[INSTRUCTIONS FOR THE TASK] Your transcription must include every record word for word and no pictures.

[EXCERPTED RECORDS]
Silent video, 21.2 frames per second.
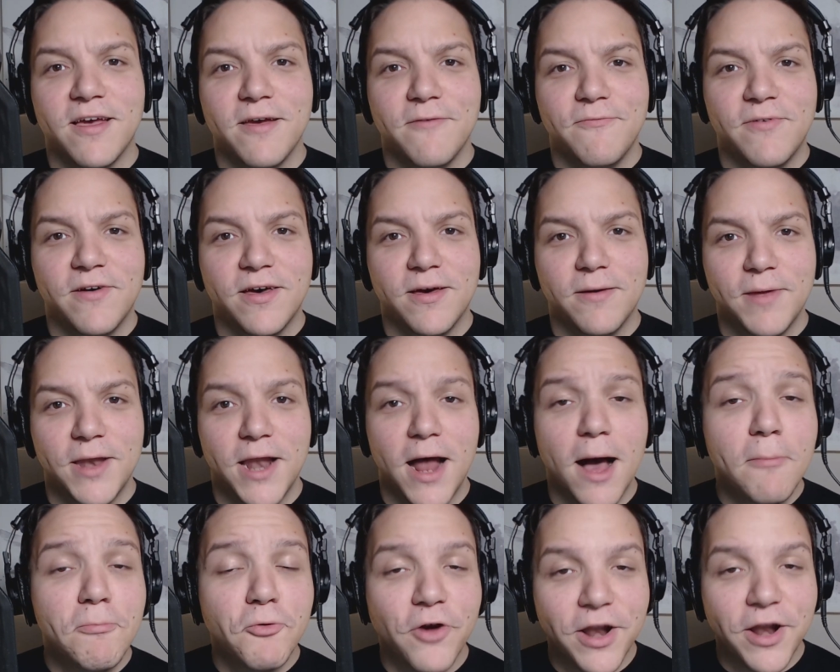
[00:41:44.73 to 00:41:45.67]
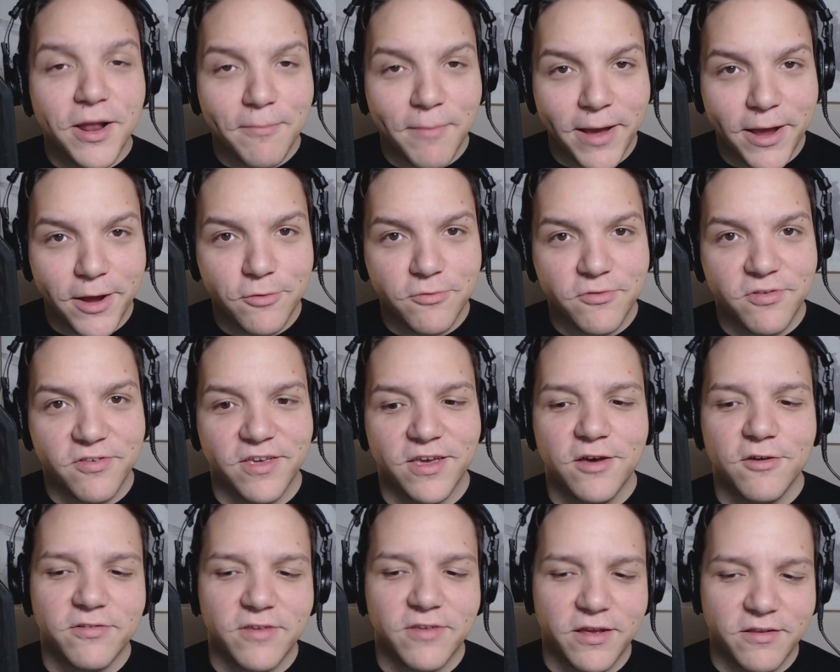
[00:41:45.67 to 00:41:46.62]
I've been upgrading my own
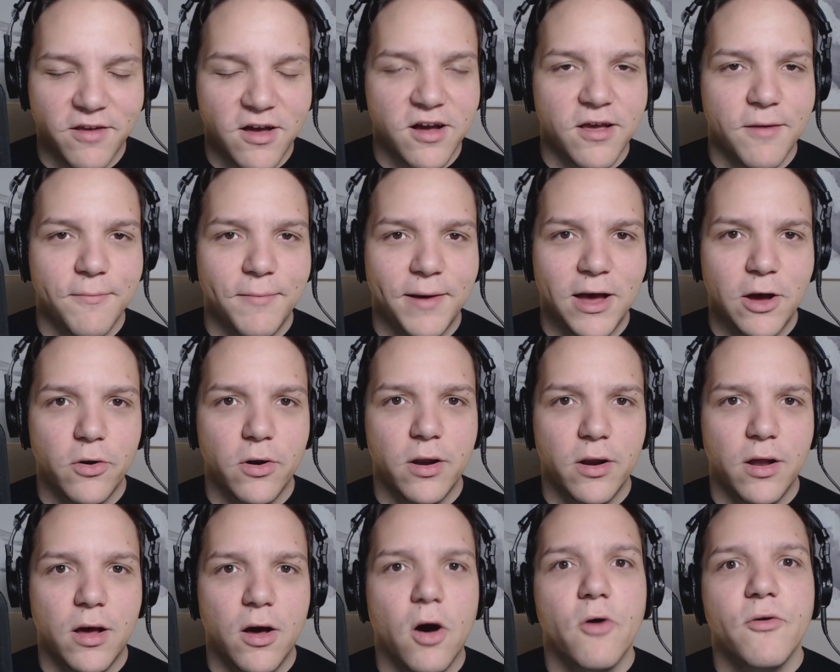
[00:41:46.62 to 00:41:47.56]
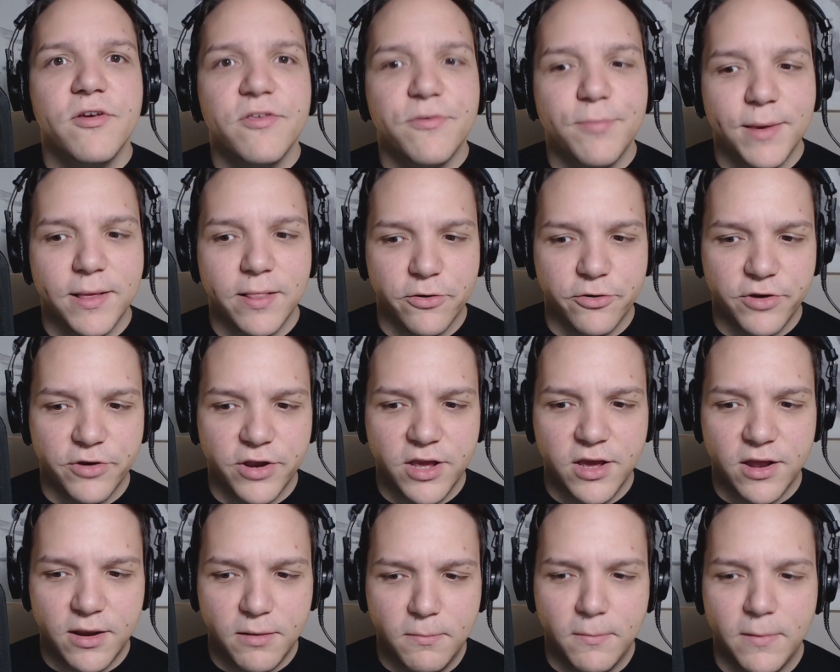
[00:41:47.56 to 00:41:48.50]
skills. I talk about always be
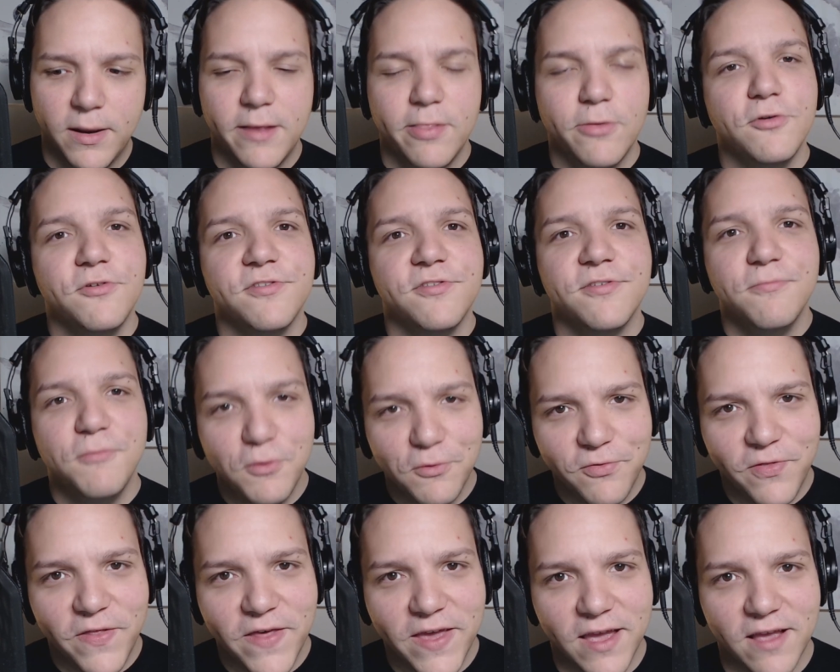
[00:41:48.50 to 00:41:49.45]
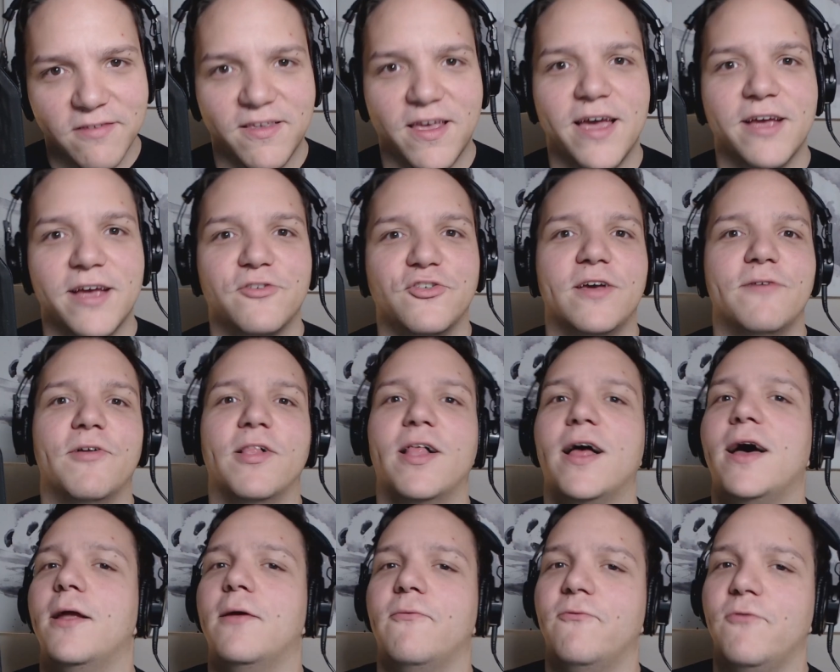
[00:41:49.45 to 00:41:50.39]
learning, and I learned some new things. I actually have a
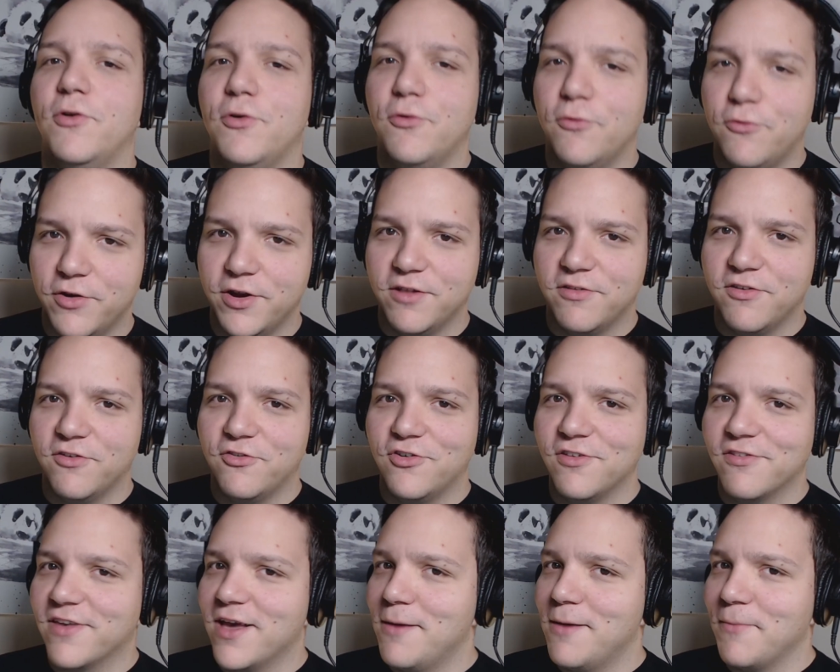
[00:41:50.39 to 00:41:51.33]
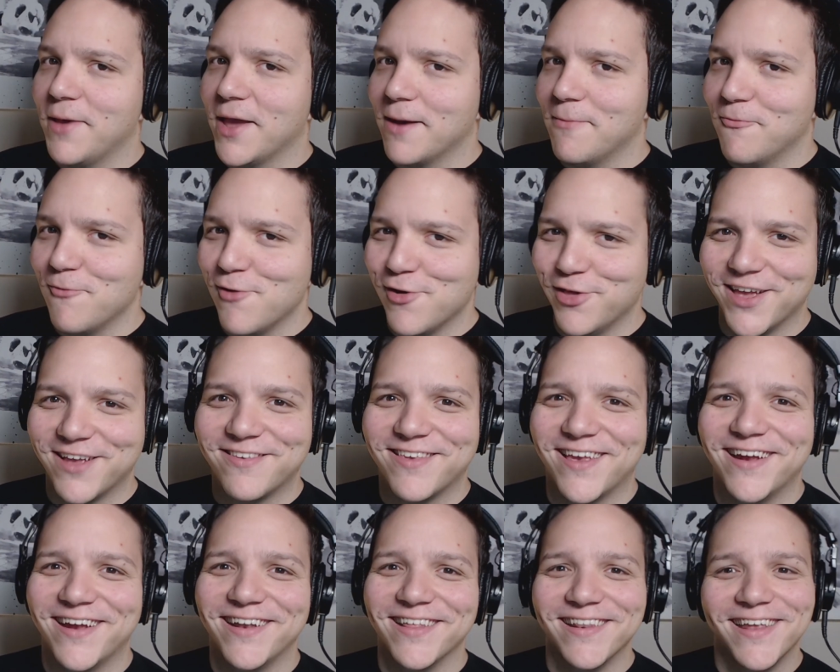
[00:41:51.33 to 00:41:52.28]
lot of new transitions coming. I'm really
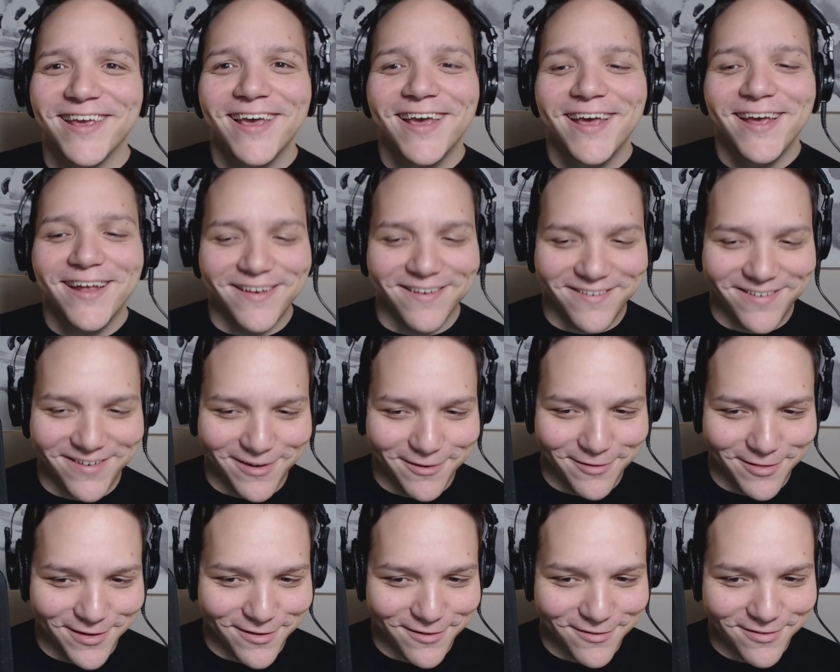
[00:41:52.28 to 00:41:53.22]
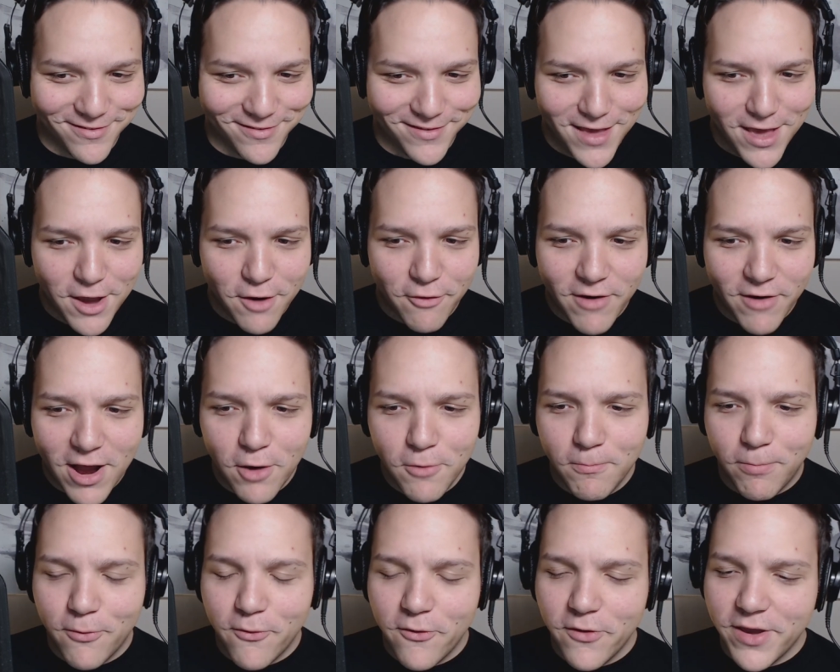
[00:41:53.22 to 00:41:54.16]
excited to show those.
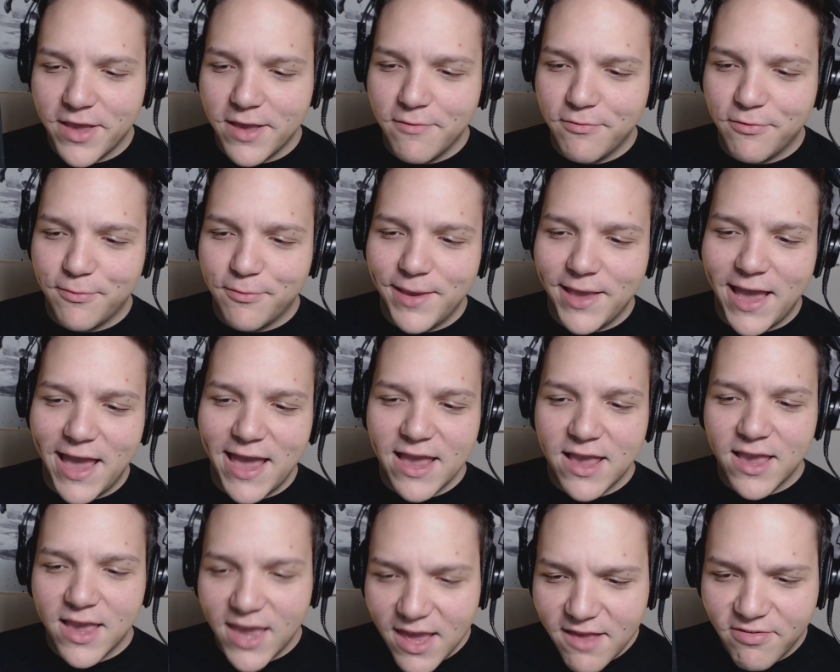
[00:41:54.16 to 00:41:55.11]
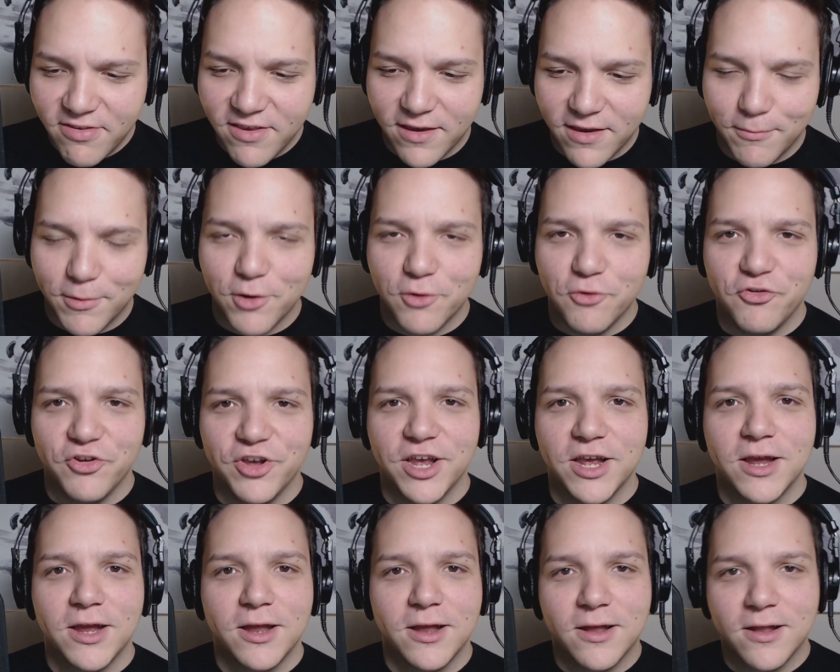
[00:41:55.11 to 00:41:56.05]
Crown Boy gives me a kissy
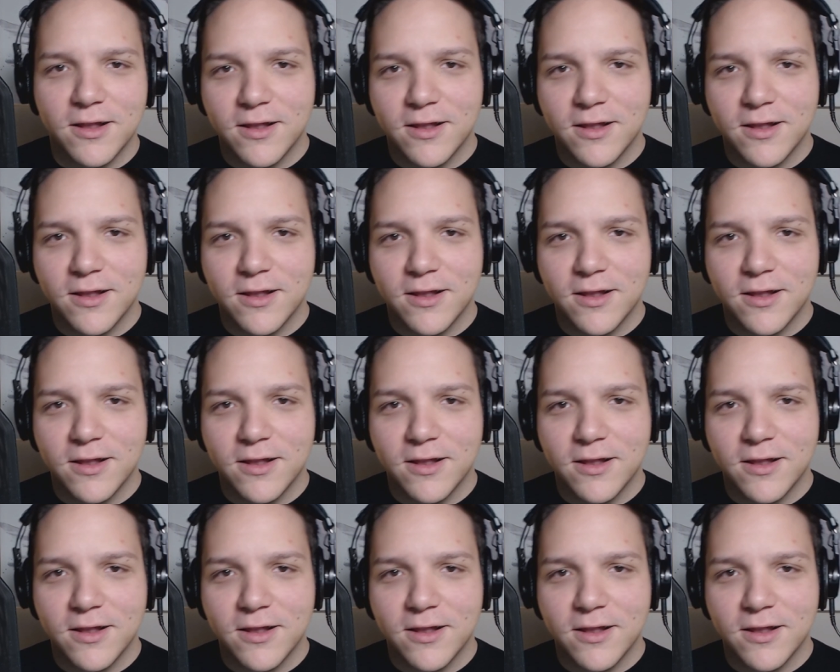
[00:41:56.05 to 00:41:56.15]
emoji.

[THE COMPLETED TASK]
Silent video, 21.2 frames per second.
[00:41:44.73 to 00:41:45.67]
[00:41:45.67 to 00:41:46.62]
I've been upgrading my own
[00:41:46.62 to 00:41:47.56]
[00:41:47.56 to 00:41:48.50]
skills. I talk about always be
[00:41:48.50 to 00:41:49.45]
[00:41:49.45 to 00:41:50.39]
learning, and I learned some new things. I actually have a
[00:41:50.39 to 00:41:51.33]
[00:41:51.33 to 00:41:52.28]
lot of new transitions coming. I'm really
[00:41:52.28 to 00:41:53.22]
[00:41:53.22 to 00:41:54.16]
excited to show those.
[00:41:54.16 to 00:41:55.11]
[00:41:55.11 to 00:41:56.05]
Crown Boy gives me a kissy
[00:41:56.05 to 00:41:56.15]
emoji.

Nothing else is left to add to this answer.